My son’s school recently made pumpkin chocolate chip bread in his online class and of course I wanted to see if I could make into a healthy pumpkin chocolate chip bread instead. I think it turned out great and a little less guilt free!
The combination of pumpkin pie filling flavor and chocolate is such a mouth satisfying experience! This bread has enough pumpkin flavor but isn’t overbearing. Next to banana bread, this is pumpkin bread is one of our favorite quick breads. And to top it off your home will smell like fall in an instant!
Why You’ll Love This Clean Pumpkin Bread Recipe
Better for Your Ingredients – I’ve substituted applesauce for oil and honey for sugar.
How to make the Best Pumpkin Chocolate Chip Bread
First, preheat oven to 350F and prepare a loaf pan non-stick cooking spray.

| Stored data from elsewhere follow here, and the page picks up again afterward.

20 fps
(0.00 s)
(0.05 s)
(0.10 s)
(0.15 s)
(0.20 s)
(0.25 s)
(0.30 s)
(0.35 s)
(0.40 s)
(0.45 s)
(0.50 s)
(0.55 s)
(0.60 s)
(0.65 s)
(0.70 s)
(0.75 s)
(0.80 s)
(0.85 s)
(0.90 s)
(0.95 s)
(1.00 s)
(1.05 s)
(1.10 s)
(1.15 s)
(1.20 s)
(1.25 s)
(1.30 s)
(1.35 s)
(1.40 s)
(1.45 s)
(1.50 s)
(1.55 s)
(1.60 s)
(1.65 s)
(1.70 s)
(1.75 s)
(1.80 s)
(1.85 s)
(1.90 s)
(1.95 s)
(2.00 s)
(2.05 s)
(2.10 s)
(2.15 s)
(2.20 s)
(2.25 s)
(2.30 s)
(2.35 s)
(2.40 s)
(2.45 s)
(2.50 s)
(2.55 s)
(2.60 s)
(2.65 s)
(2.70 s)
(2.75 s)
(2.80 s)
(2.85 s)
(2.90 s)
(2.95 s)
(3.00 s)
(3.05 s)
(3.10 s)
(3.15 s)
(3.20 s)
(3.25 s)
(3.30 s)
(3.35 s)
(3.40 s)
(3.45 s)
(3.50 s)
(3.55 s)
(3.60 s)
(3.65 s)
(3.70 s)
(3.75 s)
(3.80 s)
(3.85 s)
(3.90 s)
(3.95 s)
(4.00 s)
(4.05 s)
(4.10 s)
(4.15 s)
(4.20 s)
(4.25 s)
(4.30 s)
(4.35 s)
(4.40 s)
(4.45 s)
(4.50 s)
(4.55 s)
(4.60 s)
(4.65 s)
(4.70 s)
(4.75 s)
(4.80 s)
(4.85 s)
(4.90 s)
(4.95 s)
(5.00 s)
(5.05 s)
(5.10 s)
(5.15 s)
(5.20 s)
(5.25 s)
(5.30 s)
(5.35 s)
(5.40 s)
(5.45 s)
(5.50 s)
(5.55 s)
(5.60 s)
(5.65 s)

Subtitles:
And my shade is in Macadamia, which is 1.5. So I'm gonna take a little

Start by sifting together the dry ingredients, the all purpose flour, baking powder baking soda, cinnamon, ginger and salt into to a bowl and set aside.
Next, in a separate large bowl combine the wet ingredients until well combined. If you like it sweeter feel free to add 1/2 cup of sugar. But to me, this is sweet enough.
Once well incorporated, gently fold in the dry mixture, along with the chocolate chips, making sure to not over mix.
Finally, transfer dough to prepared loaf pan and bake for 50-60 minutes or until done. Transfer to a cooling rack and let cool and enjoy warm or room temperature and enjoy.
- DON’T OVERCOOK THIS – each oven is different, please check this recipe at the 45 minute mark. You want to use a toothpick and poke it in the thickest part of the loaf. If the toothpick inserted comes out clean, it is cooked.
- On a time crunch? Just grease a mini muffin tin and cut the time dramatically. It will probably cook up in about 10-15 minutes (depending on your oven). Even mini loaves will cut the bake time!
- Love nuts? Add walnuts to the batter or on top for a crunchy addition
- I don’t have honey, what sweeterners will work?
- Coconut sugar, brown sugar, or regular sugar will work fine. You can also substitute with pure maple syrup.
- Can I substitute all purpose flour with almond flour?
- Yes, you can however almond flour tends to be a little more moist. You can first try a 1:1 subsittute, but be ready to add more almond flour because the batter will be much wetter.
- How many days can this last in the fridge?
- In an air tight container, this bread will last up to 5 days in the fridge. On the counter it is good for about 3 days.
- Can I freeze this bread?
- Yes, you may. It can be frozen for up to three months and defrosted in room temperature.
Healthy Chocolate Chip Pumpkin Bread
- 1 ¾ cup Flour
- 1 tsp Baking Powder
- 1 tsp Baking Soda
- 2 tsp Cinnamon
- 1 tsp Ground Ginger
- ½ tsp Salt
- ½ cup Canned Pumpkin Puree
- 1/3 cup Honey may sub maple syrup
- 1 tbs Vanilla
- ½ cup Apple Sauce
- ¼ cup Chocolate Chips
- Preheat oven to 350F and prepare a loaf pan non-stick cooking spray.
- Start by sifting together the flour, baking soda and powder, cinnamon, ginger and salt into to a bowl and set aside.
- In a separate larger mixing bowl combine the wet ingredients until well combined.
- Once well incorporated, gently fold in the dry mixture, along with the chocolate chips, making sure to not over mix.
- Transfer dough to prepared loaf pan and bake for 50-60 minutes or until done. Let cool and enjoy.
Maybe frozen for up to three months and defrosted at room temperature.